*** Opening of Records to process ***

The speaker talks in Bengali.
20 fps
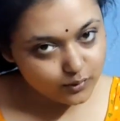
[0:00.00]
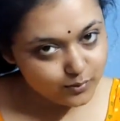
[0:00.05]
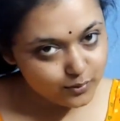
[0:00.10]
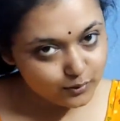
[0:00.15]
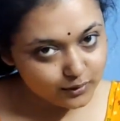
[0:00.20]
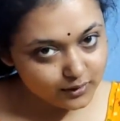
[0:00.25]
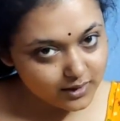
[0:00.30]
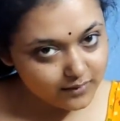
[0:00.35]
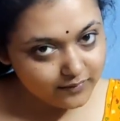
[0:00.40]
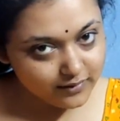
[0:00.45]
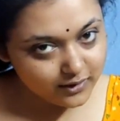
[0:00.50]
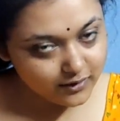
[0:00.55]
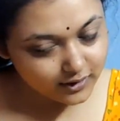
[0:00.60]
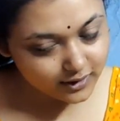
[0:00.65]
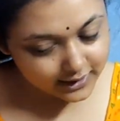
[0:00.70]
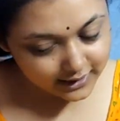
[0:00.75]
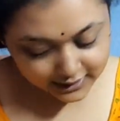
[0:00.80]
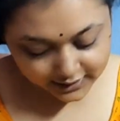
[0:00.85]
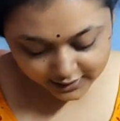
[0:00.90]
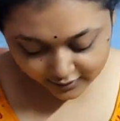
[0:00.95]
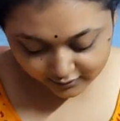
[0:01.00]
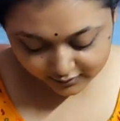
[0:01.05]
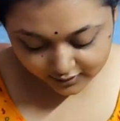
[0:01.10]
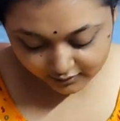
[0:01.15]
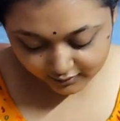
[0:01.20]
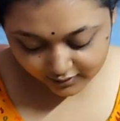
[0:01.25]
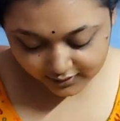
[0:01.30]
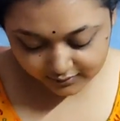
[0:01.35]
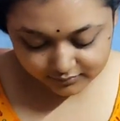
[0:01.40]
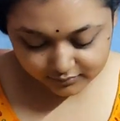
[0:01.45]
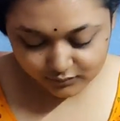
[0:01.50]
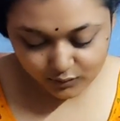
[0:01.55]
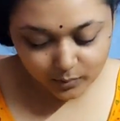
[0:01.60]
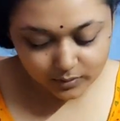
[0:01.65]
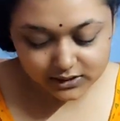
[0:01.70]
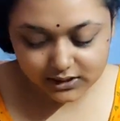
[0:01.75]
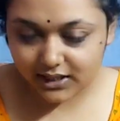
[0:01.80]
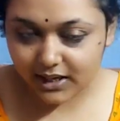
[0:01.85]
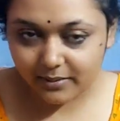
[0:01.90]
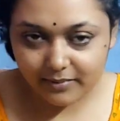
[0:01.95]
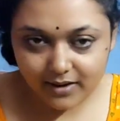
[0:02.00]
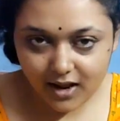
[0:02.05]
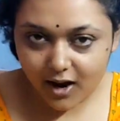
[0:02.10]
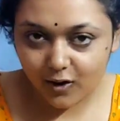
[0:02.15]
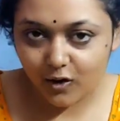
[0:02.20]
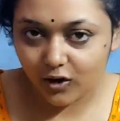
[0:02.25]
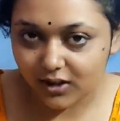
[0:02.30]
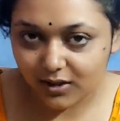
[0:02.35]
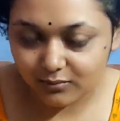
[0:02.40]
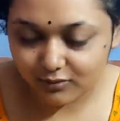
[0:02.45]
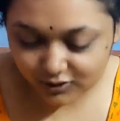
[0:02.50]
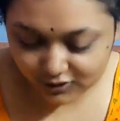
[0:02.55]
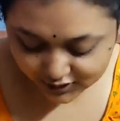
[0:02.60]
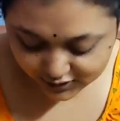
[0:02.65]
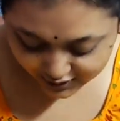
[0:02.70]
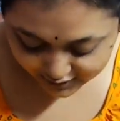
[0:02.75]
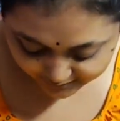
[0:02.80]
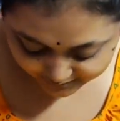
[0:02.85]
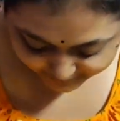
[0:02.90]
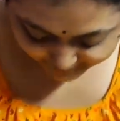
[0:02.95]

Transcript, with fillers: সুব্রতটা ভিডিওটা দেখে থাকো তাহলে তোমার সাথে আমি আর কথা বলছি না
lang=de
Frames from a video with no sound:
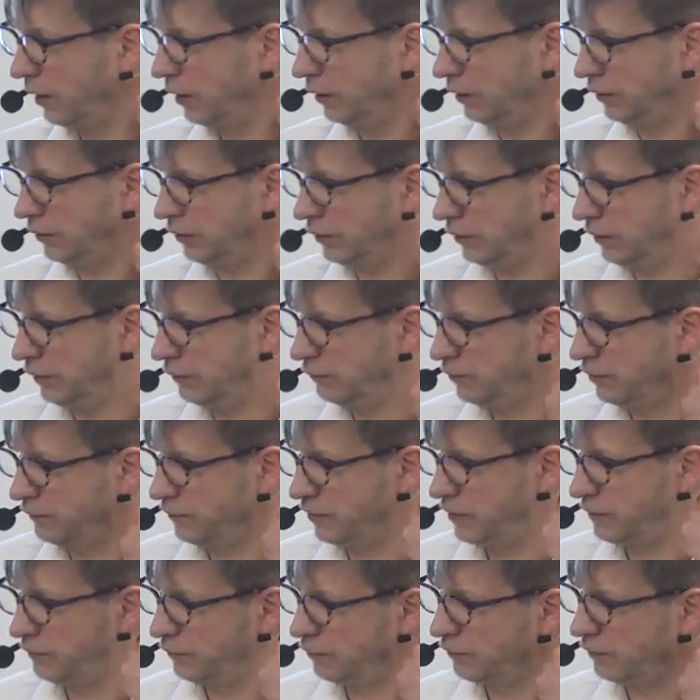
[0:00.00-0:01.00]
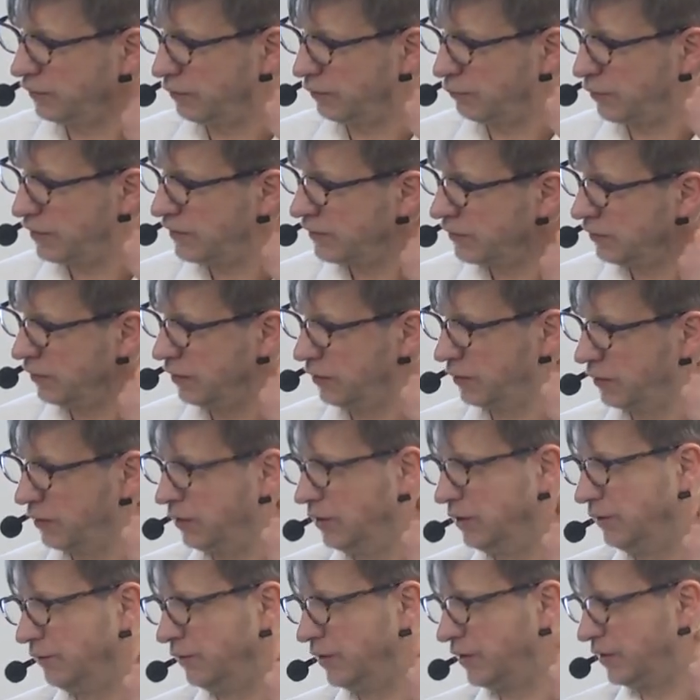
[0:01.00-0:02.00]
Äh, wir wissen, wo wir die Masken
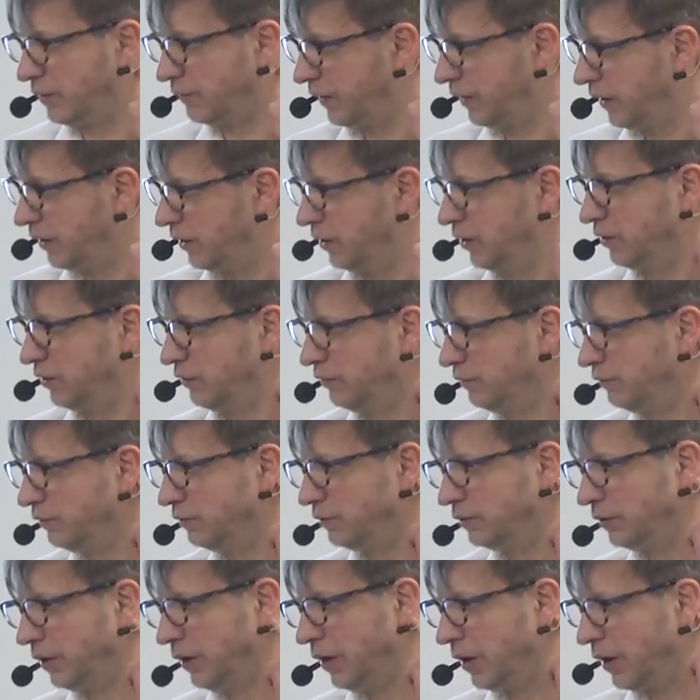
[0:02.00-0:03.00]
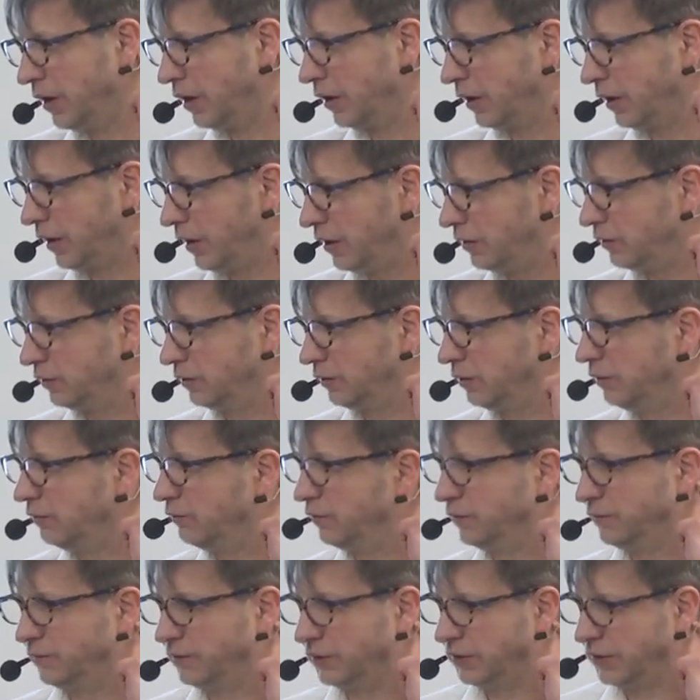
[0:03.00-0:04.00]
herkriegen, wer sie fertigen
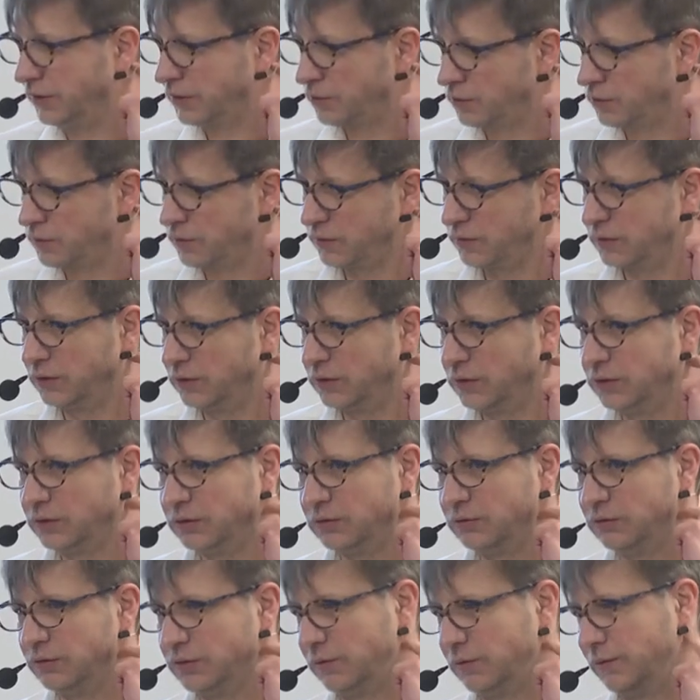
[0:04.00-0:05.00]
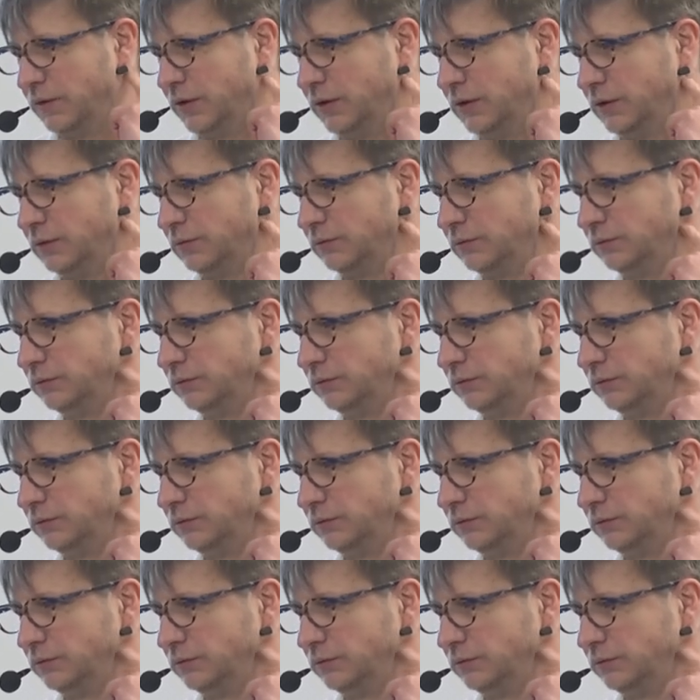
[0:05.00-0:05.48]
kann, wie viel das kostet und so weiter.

*** Close of Records to process ***

- [Exercise objective]:
A word-for-word copy of the data above is needed, one that omits the pictures.

- [Solution]:
The speaker talks in Bengali.
20 fps
[0:00.00]
[0:00.05]
[0:00.10]
[0:00.15]
[0:00.20]
[0:00.25]
[0:00.30]
[0:00.35]
[0:00.40]
[0:00.45]
[0:00.50]
[0:00.55]
[0:00.60]
[0:00.65]
[0:00.70]
[0:00.75]
[0:00.80]
[0:00.85]
[0:00.90]
[0:00.95]
[0:01.00]
[0:01.05]
[0:01.10]
[0:01.15]
[0:01.20]
[0:01.25]
[0:01.30]
[0:01.35]
[0:01.40]
[0:01.45]
[0:01.50]
[0:01.55]
[0:01.60]
[0:01.65]
[0:01.70]
[0:01.75]
[0:01.80]
[0:01.85]
[0:01.90]
[0:01.95]
[0:02.00]
[0:02.05]
[0:02.10]
[0:02.15]
[0:02.20]
[0:02.25]
[0:02.30]
[0:02.35]
[0:02.40]
[0:02.45]
[0:02.50]
[0:02.55]
[0:02.60]
[0:02.65]
[0:02.70]
[0:02.75]
[0:02.80]
[0:02.85]
[0:02.90]
[0:02.95]

Transcript, with fillers: সুব্রতটা ভিডিওটা দেখে থাকো তাহলে তোমার সাথে আমি আর কথা বলছি না
lang=de
Frames from a video with no sound:
[0:00.00-0:01.00]
[0:01.00-0:02.00]
Äh, wir wissen, wo wir die Masken
[0:02.00-0:03.00]
[0:03.00-0:04.00]
herkriegen, wer sie fertigen
[0:04.00-0:05.00]
[0:05.00-0:05.48]
kann, wie viel das kostet und so weiter.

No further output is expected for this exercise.